Description of the task:
Repeat every entry exactly as it stands. Omit the images.

Stored data entries
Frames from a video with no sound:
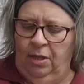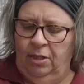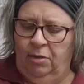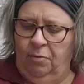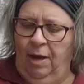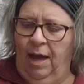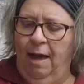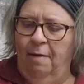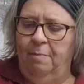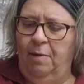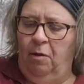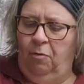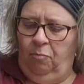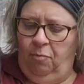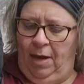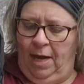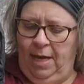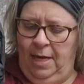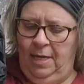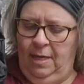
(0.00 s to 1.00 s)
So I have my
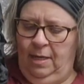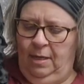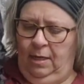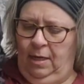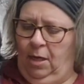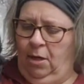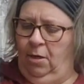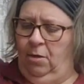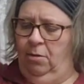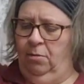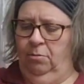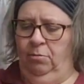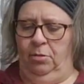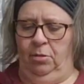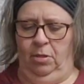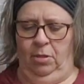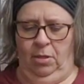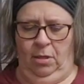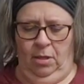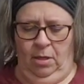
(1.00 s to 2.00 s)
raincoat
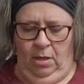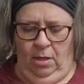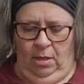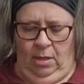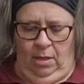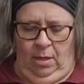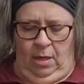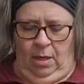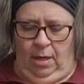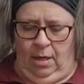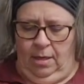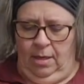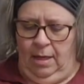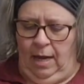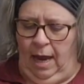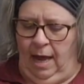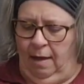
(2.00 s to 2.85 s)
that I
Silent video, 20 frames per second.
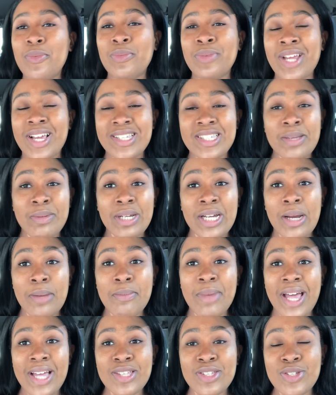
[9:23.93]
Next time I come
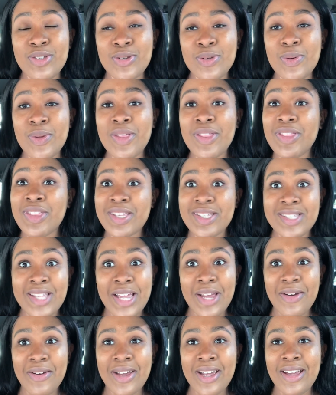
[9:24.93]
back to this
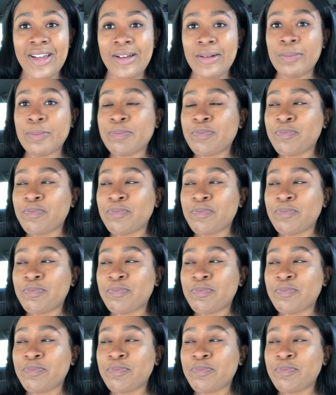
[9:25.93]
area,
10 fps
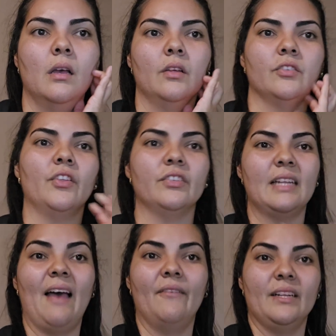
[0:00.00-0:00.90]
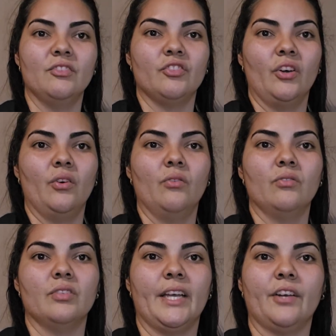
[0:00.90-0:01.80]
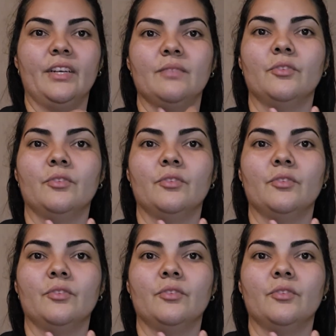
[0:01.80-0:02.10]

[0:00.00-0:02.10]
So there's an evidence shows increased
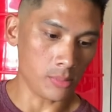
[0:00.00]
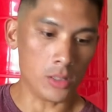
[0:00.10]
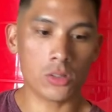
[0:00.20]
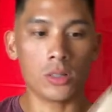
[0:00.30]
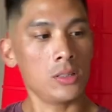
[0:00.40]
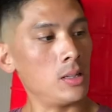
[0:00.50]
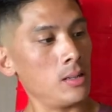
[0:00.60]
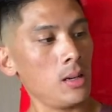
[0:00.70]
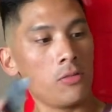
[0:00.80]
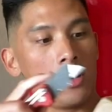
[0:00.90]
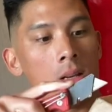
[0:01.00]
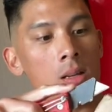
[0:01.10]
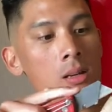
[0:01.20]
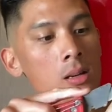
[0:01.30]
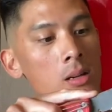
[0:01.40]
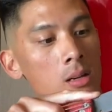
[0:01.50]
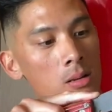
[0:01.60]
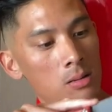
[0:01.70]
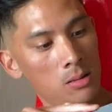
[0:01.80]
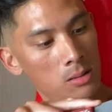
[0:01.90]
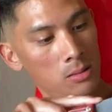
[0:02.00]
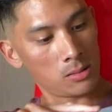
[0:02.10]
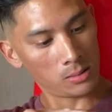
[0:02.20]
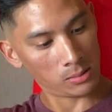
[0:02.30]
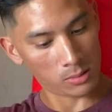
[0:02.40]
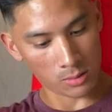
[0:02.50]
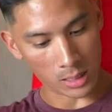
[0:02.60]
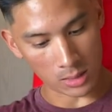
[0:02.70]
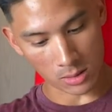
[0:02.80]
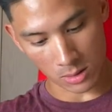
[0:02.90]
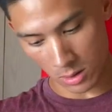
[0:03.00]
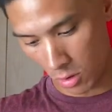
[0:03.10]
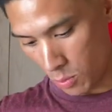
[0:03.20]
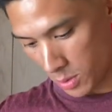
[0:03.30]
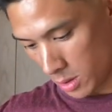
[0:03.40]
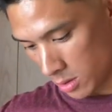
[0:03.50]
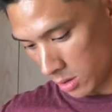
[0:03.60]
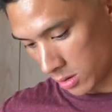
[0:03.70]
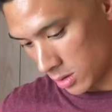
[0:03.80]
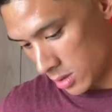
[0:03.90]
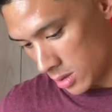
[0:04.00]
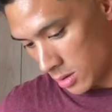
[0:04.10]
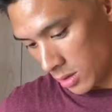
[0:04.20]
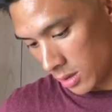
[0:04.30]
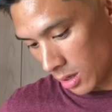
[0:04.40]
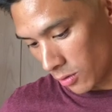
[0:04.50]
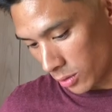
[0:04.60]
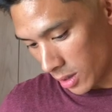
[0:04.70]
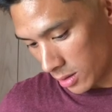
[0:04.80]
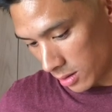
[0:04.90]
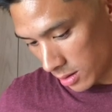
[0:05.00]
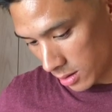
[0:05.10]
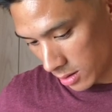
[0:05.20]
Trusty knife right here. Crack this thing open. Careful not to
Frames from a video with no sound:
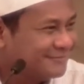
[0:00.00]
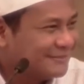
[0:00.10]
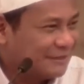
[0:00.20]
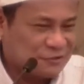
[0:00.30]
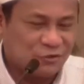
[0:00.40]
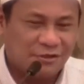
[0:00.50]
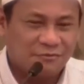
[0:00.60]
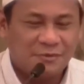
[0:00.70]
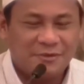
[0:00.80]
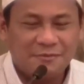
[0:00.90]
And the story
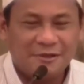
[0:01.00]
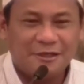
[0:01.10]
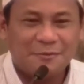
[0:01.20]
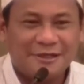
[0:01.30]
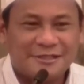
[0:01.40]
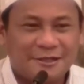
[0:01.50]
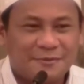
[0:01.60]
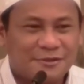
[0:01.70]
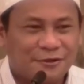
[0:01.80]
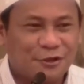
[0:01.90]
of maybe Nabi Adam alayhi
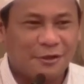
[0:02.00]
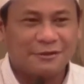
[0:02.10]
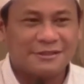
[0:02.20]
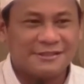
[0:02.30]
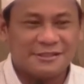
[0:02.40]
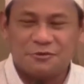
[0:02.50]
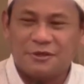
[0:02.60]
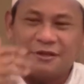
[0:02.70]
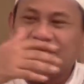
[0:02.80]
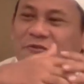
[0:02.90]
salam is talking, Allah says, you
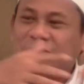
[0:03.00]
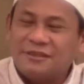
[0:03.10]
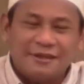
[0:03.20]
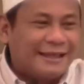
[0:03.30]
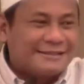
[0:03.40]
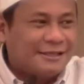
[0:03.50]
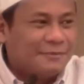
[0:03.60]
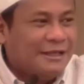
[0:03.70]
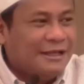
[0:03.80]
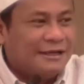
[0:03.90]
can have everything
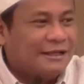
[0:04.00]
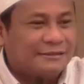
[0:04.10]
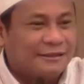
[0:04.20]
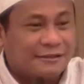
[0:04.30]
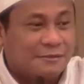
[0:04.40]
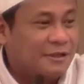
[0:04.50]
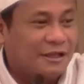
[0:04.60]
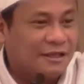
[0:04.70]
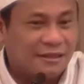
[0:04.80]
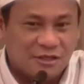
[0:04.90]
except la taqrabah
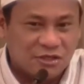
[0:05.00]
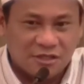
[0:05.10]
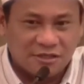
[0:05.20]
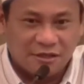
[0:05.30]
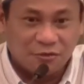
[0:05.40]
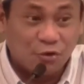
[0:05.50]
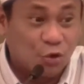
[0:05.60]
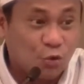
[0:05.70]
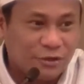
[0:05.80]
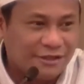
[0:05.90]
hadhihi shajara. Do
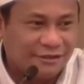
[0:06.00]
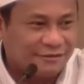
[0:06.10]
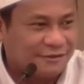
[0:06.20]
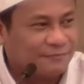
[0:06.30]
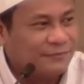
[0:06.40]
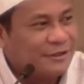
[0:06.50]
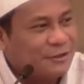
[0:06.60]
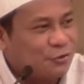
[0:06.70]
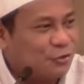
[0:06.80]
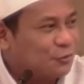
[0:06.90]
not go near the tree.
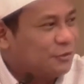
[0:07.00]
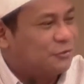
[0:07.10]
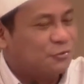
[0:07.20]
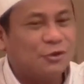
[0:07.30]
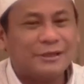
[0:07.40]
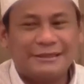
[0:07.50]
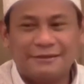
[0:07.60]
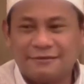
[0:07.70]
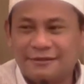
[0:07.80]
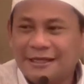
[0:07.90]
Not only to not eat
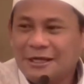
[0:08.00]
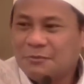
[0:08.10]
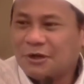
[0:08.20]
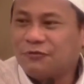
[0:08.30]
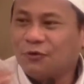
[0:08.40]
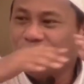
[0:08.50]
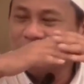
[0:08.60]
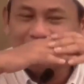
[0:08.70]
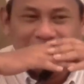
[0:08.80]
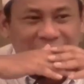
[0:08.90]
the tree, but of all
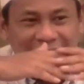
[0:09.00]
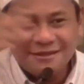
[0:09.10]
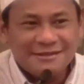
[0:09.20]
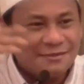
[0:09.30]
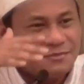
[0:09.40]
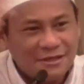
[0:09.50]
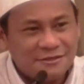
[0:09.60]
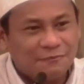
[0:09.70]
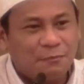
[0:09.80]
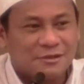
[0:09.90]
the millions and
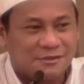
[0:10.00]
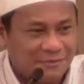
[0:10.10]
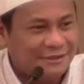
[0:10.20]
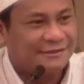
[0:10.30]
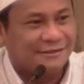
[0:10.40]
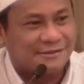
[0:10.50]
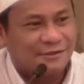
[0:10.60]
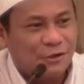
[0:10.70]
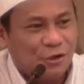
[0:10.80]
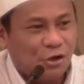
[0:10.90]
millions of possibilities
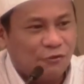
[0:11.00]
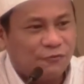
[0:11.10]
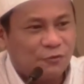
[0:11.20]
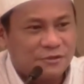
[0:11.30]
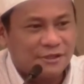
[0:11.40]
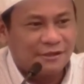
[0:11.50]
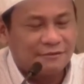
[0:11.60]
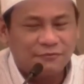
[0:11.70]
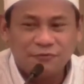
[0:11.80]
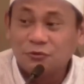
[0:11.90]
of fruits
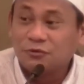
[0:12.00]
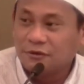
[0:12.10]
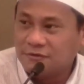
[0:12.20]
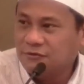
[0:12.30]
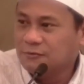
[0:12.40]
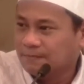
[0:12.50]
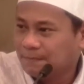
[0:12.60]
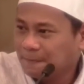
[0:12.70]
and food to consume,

Solution below:
Frames from a video with no sound:
(0.00 s to 1.00 s)
So I have my
(1.00 s to 2.00 s)
raincoat
(2.00 s to 2.85 s)
that I
Silent video, 20 frames per second.
[9:23.93]
Next time I come
[9:24.93]
back to this
[9:25.93]
area,
10 fps
[0:00.00-0:00.90]
[0:00.90-0:01.80]
[0:01.80-0:02.10]

[0:00.00-0:02.10]
So there's an evidence shows increased
[0:00.00]
[0:00.10]
[0:00.20]
[0:00.30]
[0:00.40]
[0:00.50]
[0:00.60]
[0:00.70]
[0:00.80]
[0:00.90]
[0:01.00]
[0:01.10]
[0:01.20]
[0:01.30]
[0:01.40]
[0:01.50]
[0:01.60]
[0:01.70]
[0:01.80]
[0:01.90]
[0:02.00]
[0:02.10]
[0:02.20]
[0:02.30]
[0:02.40]
[0:02.50]
[0:02.60]
[0:02.70]
[0:02.80]
[0:02.90]
[0:03.00]
[0:03.10]
[0:03.20]
[0:03.30]
[0:03.40]
[0:03.50]
[0:03.60]
[0:03.70]
[0:03.80]
[0:03.90]
[0:04.00]
[0:04.10]
[0:04.20]
[0:04.30]
[0:04.40]
[0:04.50]
[0:04.60]
[0:04.70]
[0:04.80]
[0:04.90]
[0:05.00]
[0:05.10]
[0:05.20]
Trusty knife right here. Crack this thing open. Careful not to
Frames from a video with no sound:
[0:00.00]
[0:00.10]
[0:00.20]
[0:00.30]
[0:00.40]
[0:00.50]
[0:00.60]
[0:00.70]
[0:00.80]
[0:00.90]
And the story
[0:01.00]
[0:01.10]
[0:01.20]
[0:01.30]
[0:01.40]
[0:01.50]
[0:01.60]
[0:01.70]
[0:01.80]
[0:01.90]
of maybe Nabi Adam alayhi
[0:02.00]
[0:02.10]
[0:02.20]
[0:02.30]
[0:02.40]
[0:02.50]
[0:02.60]
[0:02.70]
[0:02.80]
[0:02.90]
salam is talking, Allah says, you
[0:03.00]
[0:03.10]
[0:03.20]
[0:03.30]
[0:03.40]
[0:03.50]
[0:03.60]
[0:03.70]
[0:03.80]
[0:03.90]
can have everything
[0:04.00]
[0:04.10]
[0:04.20]
[0:04.30]
[0:04.40]
[0:04.50]
[0:04.60]
[0:04.70]
[0:04.80]
[0:04.90]
except la taqrabah
[0:05.00]
[0:05.10]
[0:05.20]
[0:05.30]
[0:05.40]
[0:05.50]
[0:05.60]
[0:05.70]
[0:05.80]
[0:05.90]
hadhihi shajara. Do
[0:06.00]
[0:06.10]
[0:06.20]
[0:06.30]
[0:06.40]
[0:06.50]
[0:06.60]
[0:06.70]
[0:06.80]
[0:06.90]
not go near the tree.
[0:07.00]
[0:07.10]
[0:07.20]
[0:07.30]
[0:07.40]
[0:07.50]
[0:07.60]
[0:07.70]
[0:07.80]
[0:07.90]
Not only to not eat
[0:08.00]
[0:08.10]
[0:08.20]
[0:08.30]
[0:08.40]
[0:08.50]
[0:08.60]
[0:08.70]
[0:08.80]
[0:08.90]
the tree, but of all
[0:09.00]
[0:09.10]
[0:09.20]
[0:09.30]
[0:09.40]
[0:09.50]
[0:09.60]
[0:09.70]
[0:09.80]
[0:09.90]
the millions and
[0:10.00]
[0:10.10]
[0:10.20]
[0:10.30]
[0:10.40]
[0:10.50]
[0:10.60]
[0:10.70]
[0:10.80]
[0:10.90]
millions of possibilities
[0:11.00]
[0:11.10]
[0:11.20]
[0:11.30]
[0:11.40]
[0:11.50]
[0:11.60]
[0:11.70]
[0:11.80]
[0:11.90]
of fruits
[0:12.00]
[0:12.10]
[0:12.20]
[0:12.30]
[0:12.40]
[0:12.50]
[0:12.60]
[0:12.70]
and food to consume,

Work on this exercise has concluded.